De la vache à la matière, voici la paille, qui dit la litière et la nourriture, donc, le soin aux animaux, mais qui renvoie aussi à une texture artisanale et, plus romanesquement, à d’humaines histoires d’amour buissonnier ou de jeu d’aiguille perdue. La botte est défaite, comme une cachette : une image en tire un portrait en gros plan, à la limite d’une abstraction qui gagne en mystère et en volupté.
Dans la dernière image, deux lézards enroulés sur le gravier : parade amoureuse ou lutte de pouvoir ? Une allégorie sans doute des forces contraires, passion et désillusion, qui font que le paysan se lève et se bat.
Il est unique le regard que Neckel Scholtus porte sur l’exploitation agricole, déjà parce qu’il s’agit du terrain de jeu de son enfance, et parce qu’elle sait le respect dû à cet héritage, à ses enjeux.
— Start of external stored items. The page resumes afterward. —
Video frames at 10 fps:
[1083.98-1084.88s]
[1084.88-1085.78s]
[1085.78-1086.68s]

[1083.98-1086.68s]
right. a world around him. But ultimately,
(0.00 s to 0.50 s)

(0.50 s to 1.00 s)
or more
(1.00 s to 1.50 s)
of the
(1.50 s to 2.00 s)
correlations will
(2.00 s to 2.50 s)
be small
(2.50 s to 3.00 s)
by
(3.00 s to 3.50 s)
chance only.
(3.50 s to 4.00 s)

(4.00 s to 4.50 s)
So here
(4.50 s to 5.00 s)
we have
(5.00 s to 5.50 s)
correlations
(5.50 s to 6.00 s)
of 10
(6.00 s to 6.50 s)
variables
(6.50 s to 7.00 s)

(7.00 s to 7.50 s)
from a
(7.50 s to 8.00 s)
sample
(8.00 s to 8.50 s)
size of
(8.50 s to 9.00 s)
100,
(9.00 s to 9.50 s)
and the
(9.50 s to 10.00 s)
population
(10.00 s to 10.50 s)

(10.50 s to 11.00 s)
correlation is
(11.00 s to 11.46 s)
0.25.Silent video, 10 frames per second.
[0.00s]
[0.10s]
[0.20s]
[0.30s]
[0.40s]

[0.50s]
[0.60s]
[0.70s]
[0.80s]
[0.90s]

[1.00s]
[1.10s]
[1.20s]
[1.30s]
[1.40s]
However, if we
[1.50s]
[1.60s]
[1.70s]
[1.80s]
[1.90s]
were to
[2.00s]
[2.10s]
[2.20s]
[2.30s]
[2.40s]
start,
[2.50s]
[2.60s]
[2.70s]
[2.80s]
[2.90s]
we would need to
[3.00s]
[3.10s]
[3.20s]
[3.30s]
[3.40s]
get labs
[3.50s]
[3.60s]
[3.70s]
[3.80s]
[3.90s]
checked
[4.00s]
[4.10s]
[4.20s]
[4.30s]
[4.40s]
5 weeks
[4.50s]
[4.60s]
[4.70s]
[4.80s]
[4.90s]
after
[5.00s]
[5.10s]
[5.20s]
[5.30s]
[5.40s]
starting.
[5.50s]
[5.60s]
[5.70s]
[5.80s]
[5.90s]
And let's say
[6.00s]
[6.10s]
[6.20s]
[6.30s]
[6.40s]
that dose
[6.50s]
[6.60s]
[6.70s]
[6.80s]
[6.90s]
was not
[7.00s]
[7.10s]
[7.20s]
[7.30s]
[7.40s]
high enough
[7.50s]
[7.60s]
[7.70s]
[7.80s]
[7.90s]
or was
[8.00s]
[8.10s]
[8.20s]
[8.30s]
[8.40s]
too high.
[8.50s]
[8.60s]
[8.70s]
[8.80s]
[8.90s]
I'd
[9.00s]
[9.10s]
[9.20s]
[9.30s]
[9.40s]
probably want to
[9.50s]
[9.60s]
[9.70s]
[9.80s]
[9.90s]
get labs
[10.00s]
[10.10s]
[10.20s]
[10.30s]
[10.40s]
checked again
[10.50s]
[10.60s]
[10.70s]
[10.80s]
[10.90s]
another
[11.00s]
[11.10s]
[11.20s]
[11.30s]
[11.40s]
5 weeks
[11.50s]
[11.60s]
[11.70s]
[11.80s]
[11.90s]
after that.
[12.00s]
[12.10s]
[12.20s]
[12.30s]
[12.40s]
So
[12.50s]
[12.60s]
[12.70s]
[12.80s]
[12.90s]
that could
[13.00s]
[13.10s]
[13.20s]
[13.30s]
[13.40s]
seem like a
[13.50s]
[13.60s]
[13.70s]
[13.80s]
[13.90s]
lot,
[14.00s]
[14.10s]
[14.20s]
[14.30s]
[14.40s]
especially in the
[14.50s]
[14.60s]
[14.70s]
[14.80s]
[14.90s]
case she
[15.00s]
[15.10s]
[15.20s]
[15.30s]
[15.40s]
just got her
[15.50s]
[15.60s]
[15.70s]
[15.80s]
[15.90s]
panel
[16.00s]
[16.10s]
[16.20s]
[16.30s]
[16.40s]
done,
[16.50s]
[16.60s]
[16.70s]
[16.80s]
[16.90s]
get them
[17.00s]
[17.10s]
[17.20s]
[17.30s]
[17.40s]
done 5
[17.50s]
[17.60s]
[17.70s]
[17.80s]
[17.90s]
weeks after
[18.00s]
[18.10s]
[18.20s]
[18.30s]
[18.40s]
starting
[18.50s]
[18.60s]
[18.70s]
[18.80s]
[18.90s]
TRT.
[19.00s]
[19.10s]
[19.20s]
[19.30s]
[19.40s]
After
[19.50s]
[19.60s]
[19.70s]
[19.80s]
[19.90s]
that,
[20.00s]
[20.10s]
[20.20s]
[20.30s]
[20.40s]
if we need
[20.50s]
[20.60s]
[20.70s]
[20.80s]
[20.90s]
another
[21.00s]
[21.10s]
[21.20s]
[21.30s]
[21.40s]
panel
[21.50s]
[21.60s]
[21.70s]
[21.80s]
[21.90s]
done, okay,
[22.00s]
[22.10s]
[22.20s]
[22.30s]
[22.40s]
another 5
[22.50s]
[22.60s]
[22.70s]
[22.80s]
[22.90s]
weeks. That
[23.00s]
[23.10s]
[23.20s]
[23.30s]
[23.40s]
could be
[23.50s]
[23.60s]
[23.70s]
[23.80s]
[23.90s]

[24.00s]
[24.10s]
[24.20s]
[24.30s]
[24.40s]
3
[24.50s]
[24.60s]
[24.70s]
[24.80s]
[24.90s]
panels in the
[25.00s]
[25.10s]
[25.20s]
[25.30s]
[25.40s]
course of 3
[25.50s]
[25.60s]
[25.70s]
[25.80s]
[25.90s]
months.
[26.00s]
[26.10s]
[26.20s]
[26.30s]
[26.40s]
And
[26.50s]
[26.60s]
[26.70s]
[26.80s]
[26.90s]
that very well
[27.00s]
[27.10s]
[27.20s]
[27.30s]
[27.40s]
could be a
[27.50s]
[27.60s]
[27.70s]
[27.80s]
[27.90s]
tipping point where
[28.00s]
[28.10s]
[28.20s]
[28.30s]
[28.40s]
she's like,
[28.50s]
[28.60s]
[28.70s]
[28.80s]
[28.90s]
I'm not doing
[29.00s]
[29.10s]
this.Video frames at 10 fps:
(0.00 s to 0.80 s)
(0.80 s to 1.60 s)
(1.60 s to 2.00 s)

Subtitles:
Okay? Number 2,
Et pour nous en parler, un outil aussi décalé que lucide, une photographie qui prend la mesure du temps et qui passe de l’espace au détail, du mur au pré, de la matière au vivant, du biotope aux animaux, de l’objet à l’humain, et vice versa, avec son lot de métaphores, de référents symboliques, d’alliances de formes ou de couleurs, de réminiscences et d’observations, ressentis inclus.
Au final, tout l’art de la photographe Scholtus, c’est de réussir un trait d’union entre le singulier et un universel agricole. Entre le «je» et un univers.